This post is a continuation of a series of posts outlining my time with MacSpecialist in Chicago. All posts in the series are linked at the bottom of the page.
Defining Our Ideal Clients
I began by looking at our most profitable invoices and looking for trends. I also met with my sales reps to include them in the process of determining our targets. Who were their best customers? Why did they buy from? How could we improve their experience? How could we produce more referrals? Sounds more like sales than branding, right
Next, I used the information I gathered from my research and during the conversations with my sales leaders to define our ideal clients. I determined that our ideal b2b clients were creative professionals at small to midsized agencies, the live concert touring industry and Windows IT administrators and hobbyist executives (guys who made a ton of money in their executive positions but still wished they were in a band).
Our ideal retail customers were freelance photographers, musicians, DJs, videographers. We didn’t try to win business from general computer users who were switching from Windows because it was easier to load their photos and music on a Mac. The way I viewed it, Apple stores existed for those people and I never wanted MacSpecialist to be confused with Apple. I wanted MacSpecialist to be the company professional Mac users and experts hired.
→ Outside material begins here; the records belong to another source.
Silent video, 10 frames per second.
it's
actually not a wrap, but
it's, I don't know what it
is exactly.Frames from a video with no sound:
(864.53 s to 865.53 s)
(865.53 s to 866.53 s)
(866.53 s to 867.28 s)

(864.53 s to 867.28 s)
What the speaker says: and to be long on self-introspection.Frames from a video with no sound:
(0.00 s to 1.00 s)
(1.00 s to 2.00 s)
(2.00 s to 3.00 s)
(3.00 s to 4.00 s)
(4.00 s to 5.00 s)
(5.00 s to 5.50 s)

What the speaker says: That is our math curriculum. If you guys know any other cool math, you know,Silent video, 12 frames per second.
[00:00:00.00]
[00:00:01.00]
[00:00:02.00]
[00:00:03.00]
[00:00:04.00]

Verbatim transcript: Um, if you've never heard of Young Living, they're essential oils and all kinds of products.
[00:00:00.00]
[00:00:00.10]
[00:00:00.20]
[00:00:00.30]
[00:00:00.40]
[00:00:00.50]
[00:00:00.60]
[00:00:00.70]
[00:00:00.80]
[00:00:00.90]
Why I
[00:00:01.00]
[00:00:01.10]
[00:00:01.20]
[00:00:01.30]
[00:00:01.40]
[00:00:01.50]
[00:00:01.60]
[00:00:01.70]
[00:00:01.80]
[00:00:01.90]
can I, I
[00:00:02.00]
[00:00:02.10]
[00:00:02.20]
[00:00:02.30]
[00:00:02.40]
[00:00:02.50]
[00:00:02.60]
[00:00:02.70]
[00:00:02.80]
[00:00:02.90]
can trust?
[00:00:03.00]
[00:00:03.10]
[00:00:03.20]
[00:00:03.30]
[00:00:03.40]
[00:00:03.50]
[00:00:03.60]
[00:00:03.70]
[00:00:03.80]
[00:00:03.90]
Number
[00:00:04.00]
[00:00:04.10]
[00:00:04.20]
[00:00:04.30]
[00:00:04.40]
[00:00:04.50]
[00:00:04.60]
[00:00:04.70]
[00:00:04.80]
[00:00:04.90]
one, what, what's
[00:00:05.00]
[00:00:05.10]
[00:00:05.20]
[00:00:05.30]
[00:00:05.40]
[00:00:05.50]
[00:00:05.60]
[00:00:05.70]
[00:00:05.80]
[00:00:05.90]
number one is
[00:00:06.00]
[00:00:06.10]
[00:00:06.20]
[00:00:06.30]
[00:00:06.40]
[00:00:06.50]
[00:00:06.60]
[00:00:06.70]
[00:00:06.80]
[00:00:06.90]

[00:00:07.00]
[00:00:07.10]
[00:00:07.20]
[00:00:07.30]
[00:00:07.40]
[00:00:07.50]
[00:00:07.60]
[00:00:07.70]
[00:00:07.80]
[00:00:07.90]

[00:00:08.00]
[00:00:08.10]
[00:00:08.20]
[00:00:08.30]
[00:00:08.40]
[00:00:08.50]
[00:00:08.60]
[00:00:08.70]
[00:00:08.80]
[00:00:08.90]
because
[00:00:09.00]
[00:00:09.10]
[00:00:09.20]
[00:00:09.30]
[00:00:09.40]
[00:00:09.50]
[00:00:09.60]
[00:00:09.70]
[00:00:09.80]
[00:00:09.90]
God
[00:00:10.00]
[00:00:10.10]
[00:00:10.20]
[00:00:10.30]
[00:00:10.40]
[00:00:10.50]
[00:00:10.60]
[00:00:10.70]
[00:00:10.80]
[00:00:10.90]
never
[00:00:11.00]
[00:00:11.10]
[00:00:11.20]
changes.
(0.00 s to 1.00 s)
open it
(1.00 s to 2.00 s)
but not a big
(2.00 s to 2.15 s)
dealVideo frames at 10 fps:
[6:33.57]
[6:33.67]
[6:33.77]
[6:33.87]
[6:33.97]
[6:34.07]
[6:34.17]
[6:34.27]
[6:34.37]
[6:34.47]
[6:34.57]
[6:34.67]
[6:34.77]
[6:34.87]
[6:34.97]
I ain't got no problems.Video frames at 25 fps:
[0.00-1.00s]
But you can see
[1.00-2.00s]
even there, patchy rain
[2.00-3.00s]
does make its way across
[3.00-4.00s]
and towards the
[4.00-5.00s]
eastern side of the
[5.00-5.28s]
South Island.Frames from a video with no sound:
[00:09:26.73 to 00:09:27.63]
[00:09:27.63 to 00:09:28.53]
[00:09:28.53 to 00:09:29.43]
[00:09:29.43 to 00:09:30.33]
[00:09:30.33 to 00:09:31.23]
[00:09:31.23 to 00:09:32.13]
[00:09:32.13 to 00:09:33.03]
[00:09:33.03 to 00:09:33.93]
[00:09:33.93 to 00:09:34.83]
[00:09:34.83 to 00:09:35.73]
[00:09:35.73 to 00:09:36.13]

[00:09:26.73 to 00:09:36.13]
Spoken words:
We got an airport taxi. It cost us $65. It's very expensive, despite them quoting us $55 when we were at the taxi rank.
I didn’t just choose these targets because they were potential Mac users. The success of iPod was turning everyone into a potential Mac customer anyway. I chose these targets because I wanted MacSpecialist to be a company that helped them succeed. If we landed key clients in these areas, our future events would provide invaluable networking opportunities, not just for us, but for the clients as well. I wanted to build a community that attracted the top creative professionals in Chicago and beyond. In the end, I think I achieved it.